Given the events of the past couple days with the shootings in Paris and the international reaction to it, I was immediately reminded of the bit in the book’s 2nd essay, Down At The Cross where Baldwin is summoned to meet Elijah Muhammad, the leader of the Nation of Islam. While the two men agreed on the 2nd-class status of blacks in the U.S.A., they clearly differed on approaches to changing that. Baldwin’s account of their meeting and then his dissection of the impracticality and undesirability of self-imposed segregation was firm but generous, decisive without ever stooping to dismissiveness. Not to mention, glorious. Have I said recently how much I liked this book?

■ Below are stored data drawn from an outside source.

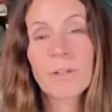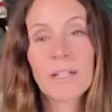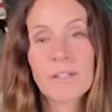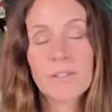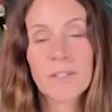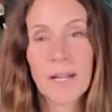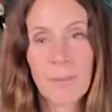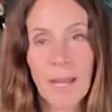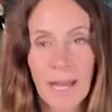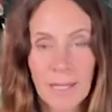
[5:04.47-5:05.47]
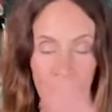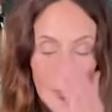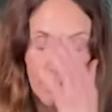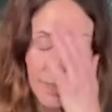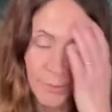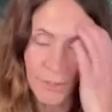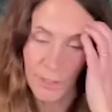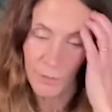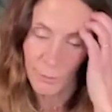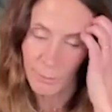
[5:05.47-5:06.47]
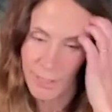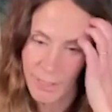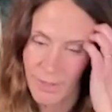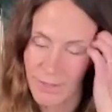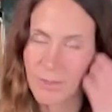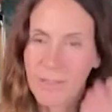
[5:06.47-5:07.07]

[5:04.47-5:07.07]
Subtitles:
it is that I'm at, or that particular place is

I wonder if we, those of us suffering under the burden of white privilege, possessed even a fraction of Baldwin’s ability at self-criticism jamesbaldwin5– and by that I mean, criticizing the group of which we are part of – Baldwin and Elijah Muhammad weren’t both just black, they were, to use the parlance of the day, uppity blacks who didn’t know their place, yet they couldn’t have possessed more divergent ideas about how to battle that – if we were nearly as brave or bold in our willingness to dismantle the beliefs and societal constructs some of us maintain, things might be a whole lot more peaceful and pleasant around the world. But, of course, we don’t have to, do we. We’re the ones who’ve set the table.

I could go on and on (like that last paragraph) but I’ll spare you. Except to say that, if you haven’t already, it’s never too late to discover James Baldwin. Need more proof? I’ll leave you with the passage that left me in tears.

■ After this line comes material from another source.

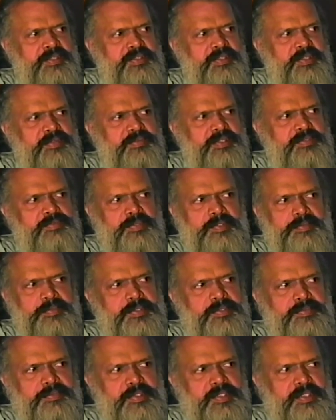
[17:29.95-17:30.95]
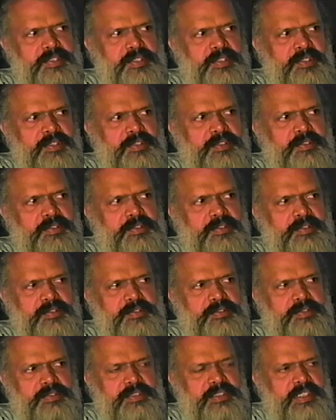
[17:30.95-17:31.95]
She was very much with the
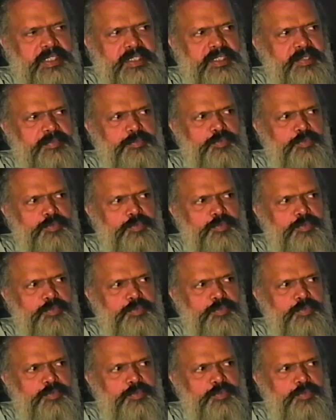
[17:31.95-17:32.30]
JK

This past, the Negro’s past, of rope, fire, torture, castration, infanticide, rape; death and humiliation; fear by day and night, fear as deep as the marrow of the bone; doubt that he was worthy of life, since everyone around him denied it; sorrow for his women, for his kinfolk, for his children, who needed his protection, and whom he could not protect; rage, hatred, and murder, hatred for white men so deep that it often turned against him and his own, and made all love, all trust, all joy impossible – this past, this endless struggle to achieve and reveal and confirm a human identity, human authority, yet contains, for all its horror, something very beautiful. I do not mean to be sentimental about suffering – enough is certainly as good as a feast – but people who cannot suffer can never grow up, can never discover who they are. That man who is forced each day to snatch his manhood, his identity, out of the fire of human cruelty that rages to destroy it knows, if he survives his effort, and even if he does not survive it, something about himself and human life that no school on earth – and indeed, no church – can teach. He achieves his own authority, and that is unshakable. This is because, in order to save his life, he is forced to look beneath appearances, to take nothing for granted, to hear the meaning behind the words. If one is continually surviving the worse that life can bring, one eventually ceases to be controlled by a fear of what life can bring; whatever it brings must be borne. And at this level of experience one’s bitterness begins to be palatable, and hatred becomes too heavy a sack to carry. The apprehension of life here so briefly and inadequately sketched has been the experience of generations of Negroes, and it helps to explain how they have endured and how they have been able to produce children of kindergarten age who can walk through mobs to get to school. It demands great force and great cunning continually to assault the mighty and indifferent fortress of white supremacy, as Negroes in this country have done so long. It demands great spiritual resilience not to hate the hater whose foot is on your neck, and an even greater miracle of perception and charity not to teach your child to hate. The Negro boys and girls who are facing mobs today come out of a long line of improbable aristocrats – the only genuine aristocrats this country has produced.

 

reverently submitted by Cityslikr

2 thoughts on “Book Club III

  1. Some things.

    You have a typo in the third reference to the title of the book.

    I am even more embarrased, I knew about it and did not read it. Time to fix that.

    And, for something completely different, is the title of the related post “Drive, He Read”, a reference to Jack Nicholson’s basketball movie (“Drive, He Said”)?